Mural of Ben Linder in Esteli, Nicaragua by Mike Alewitz. Painted in 1989.
Thirty years ago, on April 28th, a young American was killed in Nicaragua. His name was Ben Linder and he was twenty-seven years old.
Because Ben Linder studied circus arts, he was almost certainly knowledgable about the archetype of the holy fool. While a fool is someone who behaves in ways that invite ridicule, the holy fool is someone who uses foolish behavior to reveal deeper truths and show a better way. The holy fool has taken many forms in different times and places. In early Christianity fools for Christ, sometimes naked, roamed from town to town testing the populace’s capacity for compassion. Shakespeare's plays are full of fools who make king’s laugh only to realize mid-guffaw that the laugh is on them. The holy fool is prominent in Native American cultures tweaking vanity and self-importance at every turn. Circus clowns come on like buffoons , but by the end of the show the audience realizes they are the smartest ones under the big top.

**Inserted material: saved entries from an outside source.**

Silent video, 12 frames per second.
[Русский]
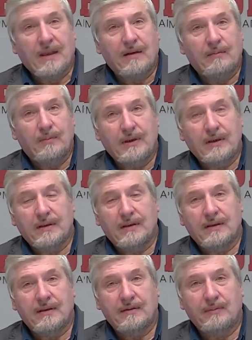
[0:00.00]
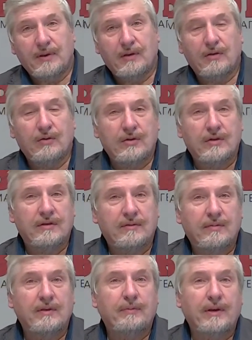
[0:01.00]
было предложен,
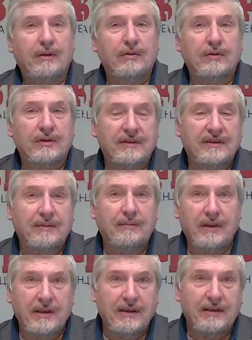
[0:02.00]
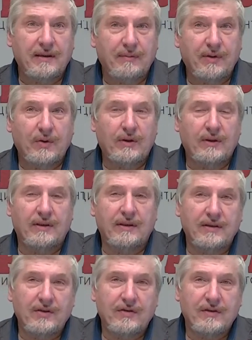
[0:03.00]
был предложен знаменитый
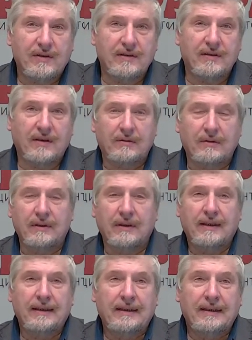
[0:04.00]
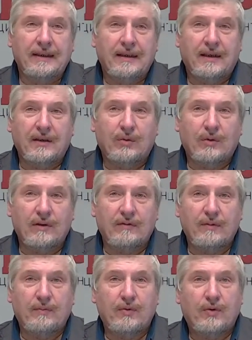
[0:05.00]
биогенетический закон, который
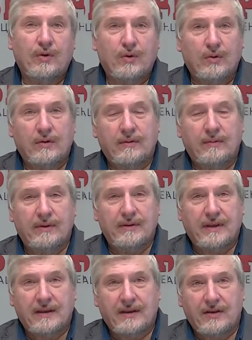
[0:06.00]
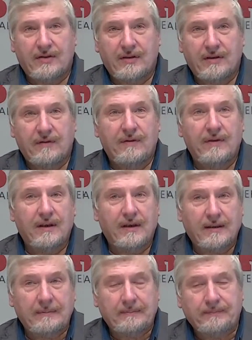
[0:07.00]
в эпоху бесконечной
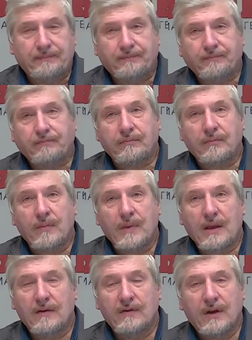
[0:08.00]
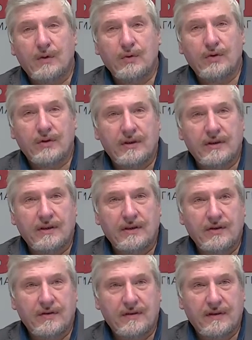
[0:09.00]
веры в
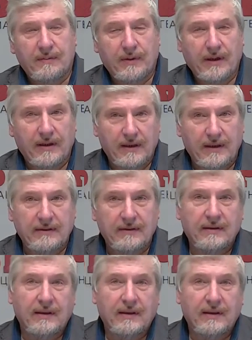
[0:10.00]
научно-технический прогресс,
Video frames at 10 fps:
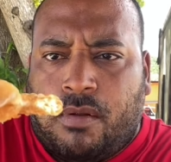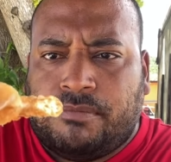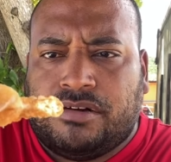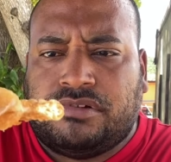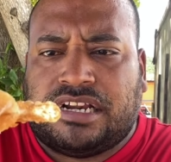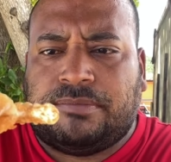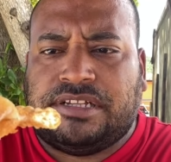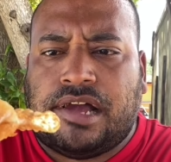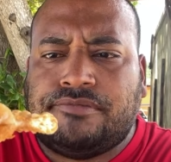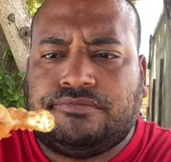Ves una
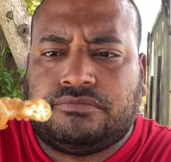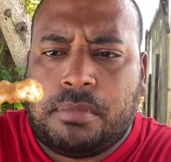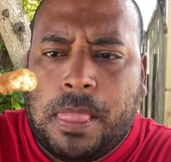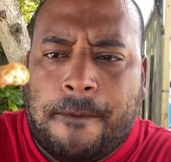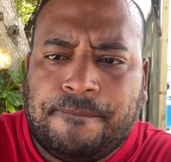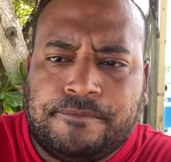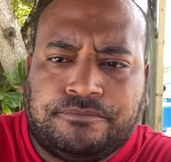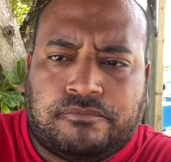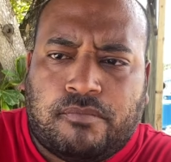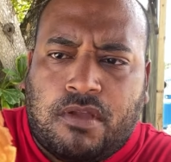arepita
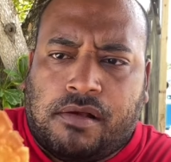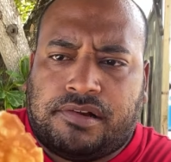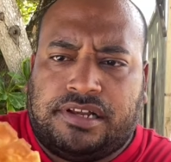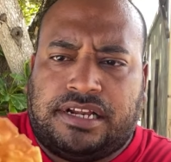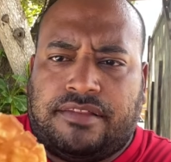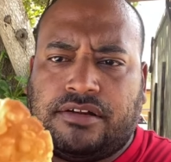rellena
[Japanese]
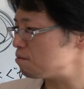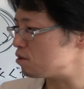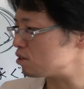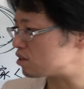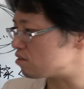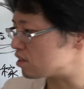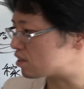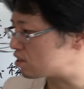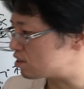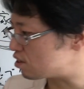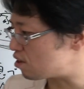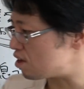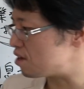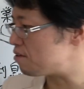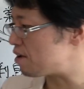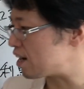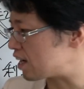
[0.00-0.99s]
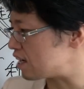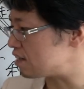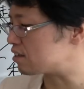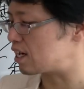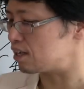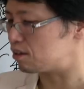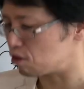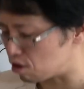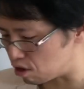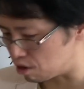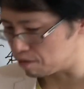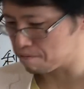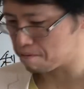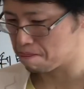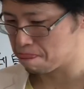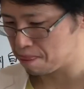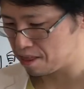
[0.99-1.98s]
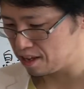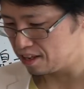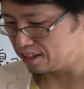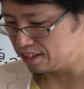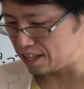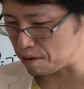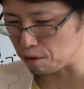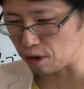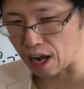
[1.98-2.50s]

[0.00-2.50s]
持ちはすごいわかるけど、でも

Ben Linder dressed up as a clown, peddled his unicycle, and juggled in the Nicaraguan countryside while a US funded war was raging. He was assassinated by Contra troops. The term “assassinated” is the correct one to use. The Contras were funded, trained, and supervised by the CIA in order to overthrow the Sandinista revolution. It strains credibility to think that these mercenaries would have killed a well known American Citizen on their own. You can bet someone gave the nod to take out Ben Linder.
It is apparent that Linder was also a hell of an engineer, since in the middle of a war, he managed to get a damn constructed that brought electricity to El Cuá, the village where he had settled. However it was his clowning that caught the imagination of people in Nicaragua and the US. He is depicted on murals across Nicaragua and he is always shown on his unicycle, made up, red nose in place, objects flying from his hands into the air. He performed for children during vaccination campaigns, distracting them, making them laugh, filling them with wonder while they waited for their drops and injections. However, as a holy fool, his true audience was the US and the world. He modeled that the US could relate to Nicaragua in a better way. It was possible to be loving, helpful, collaborative, and delightful. Instead of hateful, destructive, imperialistic and brutal. This example was more threatening and enraging to then president Ronald Reagan and his cronies than building damns.
The CIA set the policy during the Contra war of killing non-combatants who were working to make Nicaragua a better place. They kill teachers, literacy workers, farmers, medical personnel, and a holy fool; a sweet, decent, American kid.
On the anniversary of Ben Linder's assassination I visited his grave with a group organized by Casa Ben Linder. Several people on the trip had known him well and they shared personal stories. One man told me they had been friends as young men and that his first child had been born two days after Ben's death. Another woman said that he had lived with her family for an extended period. Later, I heard these two people talking and the woman said to the man, I remember you. You use to come over to play pingpong with Ben on my grandfather's table. Many people spoke of Ben in political, anti-imperialistic terms, but what came across more clearly for me was the personal connection that he had with his friends in his adopted country. His grave is in a cemetery on a hillside on the outskirts of Matagalpa. The grave is not easy to find and it is a steep climb to get to it. On this day, there was a large, beautiful arrangement of roses provided by the Sandinistas in recognition of his status as a national hero and martyr.
"He was the sunrise in the smile of the children who saw him in his clown suit, illuminating the future we are constructing together in the new Nicaragua", Daniel Ortega.
Now it is 2017, and thirty years later, the US continues to meddle in the internal affairs of this tiny, impoverished country. Representatives Ileana Ros-Lehtinen, Republican of Florida and Albio Sires, Democrat of New Jersey, recently introduced, for the second year in a row, the NICA Act. This bill would block international credit to Nicaragua unless it complied with the US’s wishes about how it runs itself. Nicaragua is not perfect. We know this because no country in the world is. However, sovereign states, especially those like Nicaragua who are not a threat to anyone, have the right to struggle with their own imperfections without outside interference.
The anniversary of Ben Linder’s assassination would be an appropriate time for for us to swear off imperialism toward Nicaragua or any other country.